E' indubbiamente imbarazzante quello che sta succedendo su Conte nei processi del calcio. Per tutti, innocentisti e colpevolisti. Perchè non è chiaro di cosa si stia parlando. Un intero fenomeno, le scommesse, riconosciuto ormai più grave del doping, perchè molto più facile da commettere e molto meno punibile a termini di legge, è diventato in Italia un unico problema: come poter continuare a dicutere di Juventus. E' la ferita di Calciopoli che si allunga e genera continuamente se stessa. C'è un errore logico, puramente calcistico, oltre questa catena di errori mistici? Credo di sì. E' stato corretto accettare il patteggiamento. Il calcio ha dovere di essere sbrigativo, non può dibattere. Non cerca giustizia pura, cerca un modo non scandaloso di risolvere questioni importanti per poter poi ricominciare il campionato. Se si facessero processi giusti non ci sarebbe il tempo di giocare. Con questo tipo di giustizia impossibile, è giusto patteggi chiunque. Non si cerca l'essenza dell'innocenza, si cerca di dimenticare in fretta qualunque cosa sia successa.

Ma bisogna pur sempre farlo con equilibrio, altrimenti non è accettabile, pure il calcio si ribella. L'errore del caso Conte non è stato il patteggiamento, inevitabile. E' stato concordare con i tre mesi di squalifica una multa di 200 mila euro, cioè tantissimo, fuori perfino da qualunque canone di giustizia straordinaria.

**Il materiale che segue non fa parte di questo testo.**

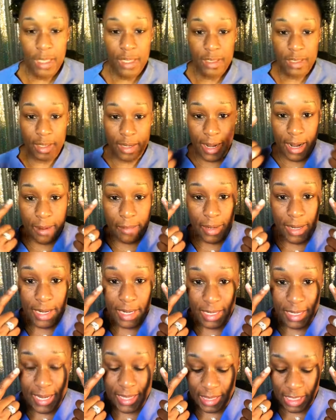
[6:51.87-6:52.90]
So now I'm going
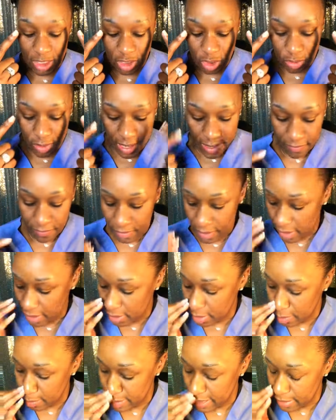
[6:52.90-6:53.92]
to let this dry for a
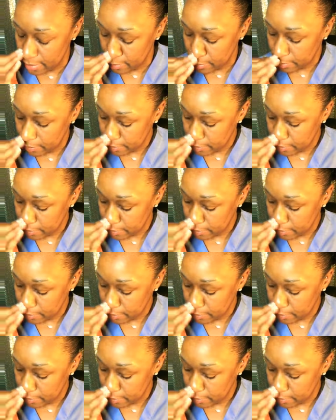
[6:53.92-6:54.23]
little bit.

E' stato come dare un prezzo ai mesi di squalifica e pagarne un paio con la multa, peraltro data volgarmente in beneficienza ai terremotati. Che c'entrano i terremotati con i tribunali? Se la Federcalcio vuole dare un contributo lo faccia da sola, senza farsi pagare da terzi in circostanze del genere. E' tutta questa architettura a diventare eccessiva, non credibile. Nella stessa giornata di Conte è stata fatta un'altra decina di patteggiamenti, ma le multe sono state sempre tra i 30 e i 50 mila euro. Lo stesso Siena, implicato in illeciti diretti, cioè molto più gravi, è stato multato di 100 mila euro. Il patteggiamento di Conte ne vale 200 mila, addirittura il doppio. Perchè? E' questo l'errore che è balzato agli occhi: aver dato un prezzo troppo forte alla squalifica, aver creato una condanna per i poveri e una per i ricchi. Perchè la Juventus avrebbe dovuto concordare di pagare una cifra mai vista per questi processi? Subiva una seconda ingiustizia o cercava con troppa insistenza un compromesso? Era stata costruita, volontariamente o meno, un'aria di privilegio, da cui è meglio siano rimasti tutti fuori. Meglio ricominciare alla pari.